:: Exercise goal ::
Below are entries to be transcribed exactly; exclude the pictures from the copy.

:: Exercise data ::
---+---
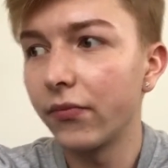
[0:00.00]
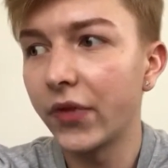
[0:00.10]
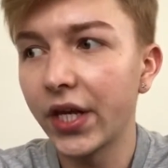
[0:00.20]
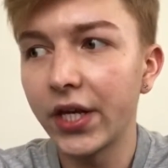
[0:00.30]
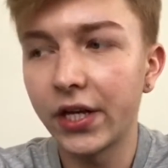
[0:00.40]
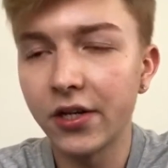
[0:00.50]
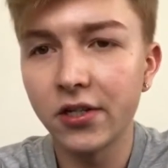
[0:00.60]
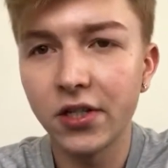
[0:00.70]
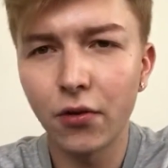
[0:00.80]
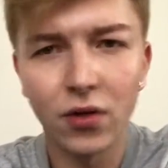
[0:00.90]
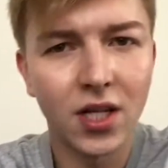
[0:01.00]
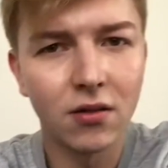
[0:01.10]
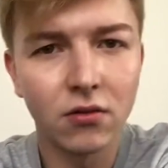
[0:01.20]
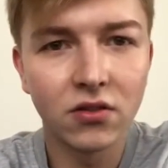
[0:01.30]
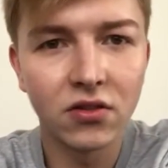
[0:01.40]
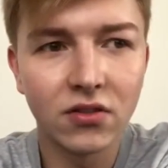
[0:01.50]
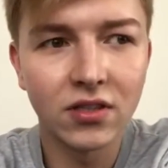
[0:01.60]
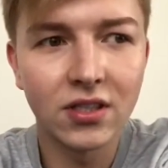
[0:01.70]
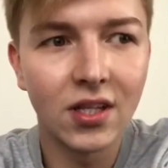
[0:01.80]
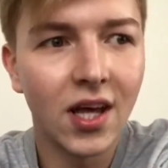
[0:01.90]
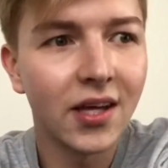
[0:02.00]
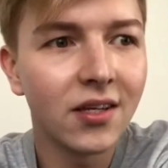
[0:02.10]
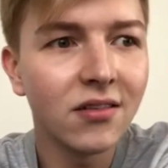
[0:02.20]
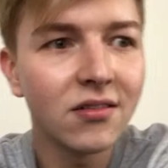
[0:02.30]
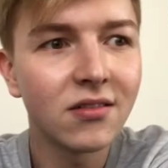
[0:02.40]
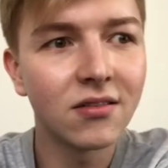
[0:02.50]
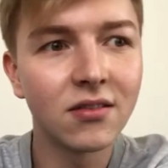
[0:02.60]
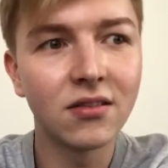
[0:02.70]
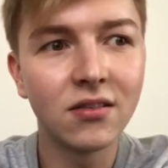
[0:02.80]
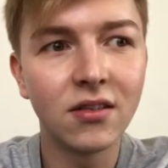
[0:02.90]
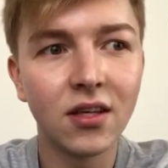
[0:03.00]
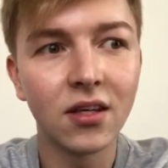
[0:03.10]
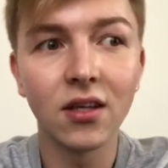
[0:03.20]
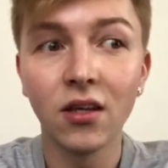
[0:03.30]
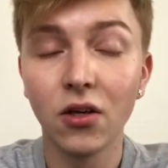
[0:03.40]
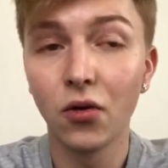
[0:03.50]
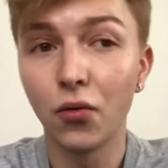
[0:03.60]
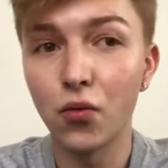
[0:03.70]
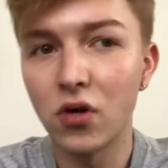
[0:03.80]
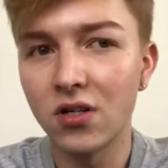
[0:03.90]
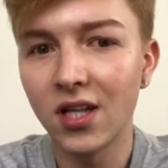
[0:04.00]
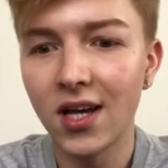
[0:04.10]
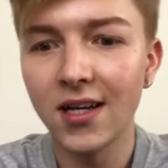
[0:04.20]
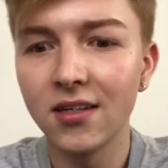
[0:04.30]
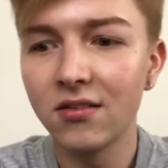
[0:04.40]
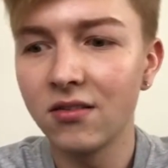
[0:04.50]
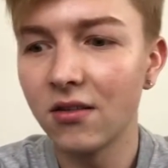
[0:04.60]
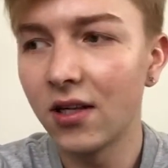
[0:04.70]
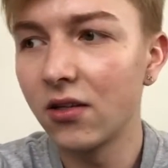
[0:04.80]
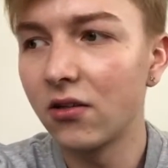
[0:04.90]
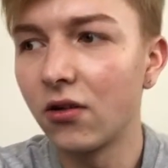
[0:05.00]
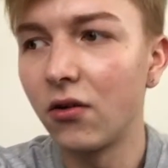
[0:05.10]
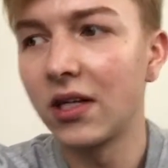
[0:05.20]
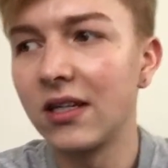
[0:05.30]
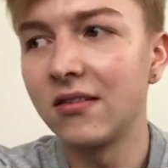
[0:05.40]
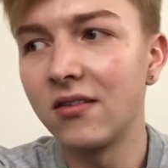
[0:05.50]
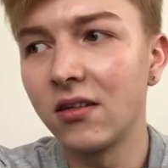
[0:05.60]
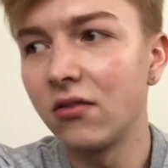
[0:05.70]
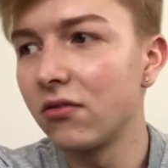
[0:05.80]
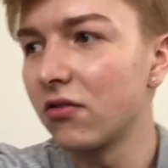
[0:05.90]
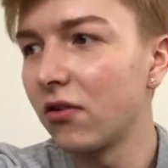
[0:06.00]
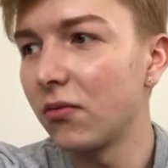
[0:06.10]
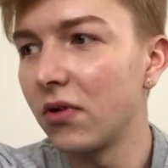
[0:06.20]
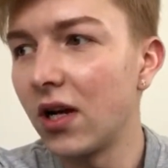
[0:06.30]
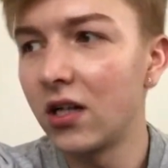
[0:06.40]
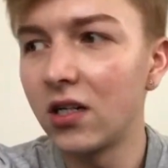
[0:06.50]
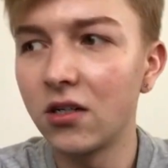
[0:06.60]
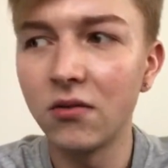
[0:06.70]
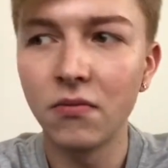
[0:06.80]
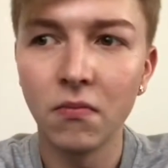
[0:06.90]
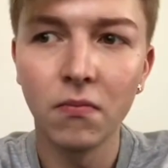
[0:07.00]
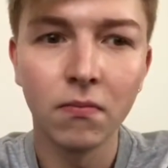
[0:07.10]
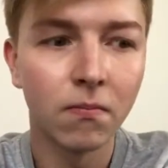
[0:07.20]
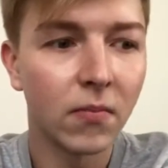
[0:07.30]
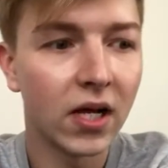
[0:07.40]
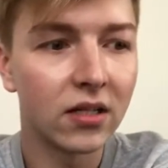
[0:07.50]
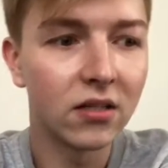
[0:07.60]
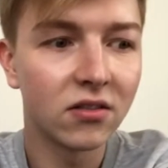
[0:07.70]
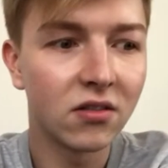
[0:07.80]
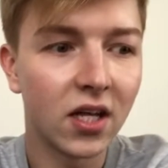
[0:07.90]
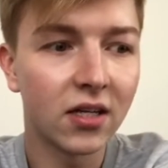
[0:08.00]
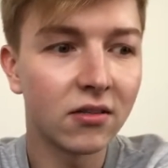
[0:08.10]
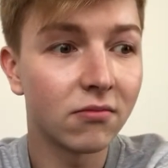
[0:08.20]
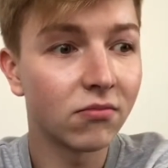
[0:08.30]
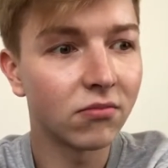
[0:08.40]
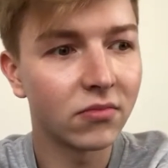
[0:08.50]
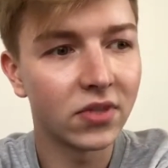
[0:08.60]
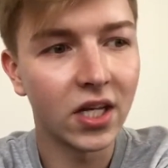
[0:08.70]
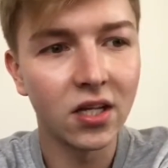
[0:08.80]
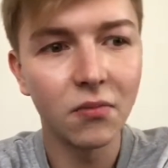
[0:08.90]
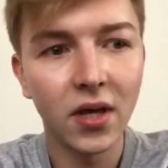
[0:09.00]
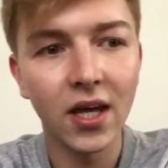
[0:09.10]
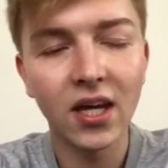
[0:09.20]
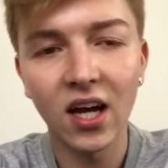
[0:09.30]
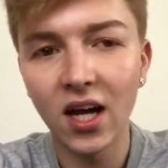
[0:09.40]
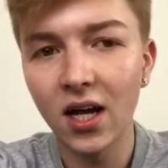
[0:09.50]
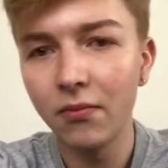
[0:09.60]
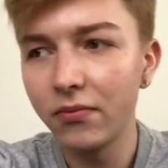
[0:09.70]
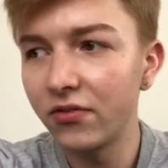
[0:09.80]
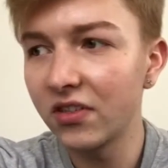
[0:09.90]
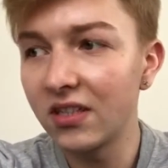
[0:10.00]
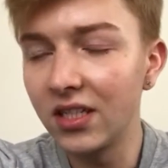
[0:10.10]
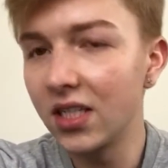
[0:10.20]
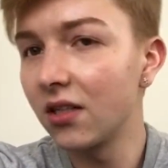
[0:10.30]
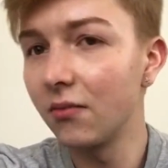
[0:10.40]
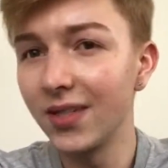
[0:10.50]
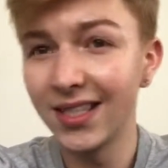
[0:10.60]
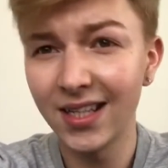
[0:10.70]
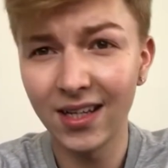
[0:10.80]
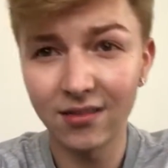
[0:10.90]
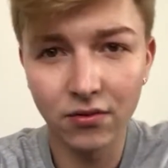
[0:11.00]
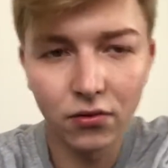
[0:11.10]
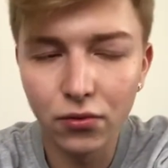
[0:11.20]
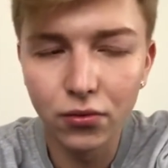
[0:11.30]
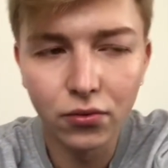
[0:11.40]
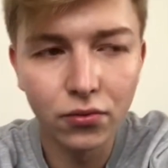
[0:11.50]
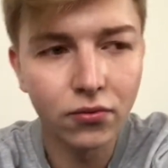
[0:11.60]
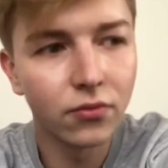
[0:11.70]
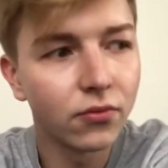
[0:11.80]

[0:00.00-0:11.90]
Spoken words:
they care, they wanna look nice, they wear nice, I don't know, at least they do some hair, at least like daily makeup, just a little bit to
---+---
:: Task output ::
[0:00.00]
[0:00.10]
[0:00.20]
[0:00.30]
[0:00.40]
[0:00.50]
[0:00.60]
[0:00.70]
[0:00.80]
[0:00.90]
[0:01.00]
[0:01.10]
[0:01.20]
[0:01.30]
[0:01.40]
[0:01.50]
[0:01.60]
[0:01.70]
[0:01.80]
[0:01.90]
[0:02.00]
[0:02.10]
[0:02.20]
[0:02.30]
[0:02.40]
[0:02.50]
[0:02.60]
[0:02.70]
[0:02.80]
[0:02.90]
[0:03.00]
[0:03.10]
[0:03.20]
[0:03.30]
[0:03.40]
[0:03.50]
[0:03.60]
[0:03.70]
[0:03.80]
[0:03.90]
[0:04.00]
[0:04.10]
[0:04.20]
[0:04.30]
[0:04.40]
[0:04.50]
[0:04.60]
[0:04.70]
[0:04.80]
[0:04.90]
[0:05.00]
[0:05.10]
[0:05.20]
[0:05.30]
[0:05.40]
[0:05.50]
[0:05.60]
[0:05.70]
[0:05.80]
[0:05.90]
[0:06.00]
[0:06.10]
[0:06.20]
[0:06.30]
[0:06.40]
[0:06.50]
[0:06.60]
[0:06.70]
[0:06.80]
[0:06.90]
[0:07.00]
[0:07.10]
[0:07.20]
[0:07.30]
[0:07.40]
[0:07.50]
[0:07.60]
[0:07.70]
[0:07.80]
[0:07.90]
[0:08.00]
[0:08.10]
[0:08.20]
[0:08.30]
[0:08.40]
[0:08.50]
[0:08.60]
[0:08.70]
[0:08.80]
[0:08.90]
[0:09.00]
[0:09.10]
[0:09.20]
[0:09.30]
[0:09.40]
[0:09.50]
[0:09.60]
[0:09.70]
[0:09.80]
[0:09.90]
[0:10.00]
[0:10.10]
[0:10.20]
[0:10.30]
[0:10.40]
[0:10.50]
[0:10.60]
[0:10.70]
[0:10.80]
[0:10.90]
[0:11.00]
[0:11.10]
[0:11.20]
[0:11.30]
[0:11.40]
[0:11.50]
[0:11.60]
[0:11.70]
[0:11.80]

[0:00.00-0:11.90]
Spoken words:
they care, they wanna look nice, they wear nice, I don't know, at least they do some hair, at least like daily makeup, just a little bit to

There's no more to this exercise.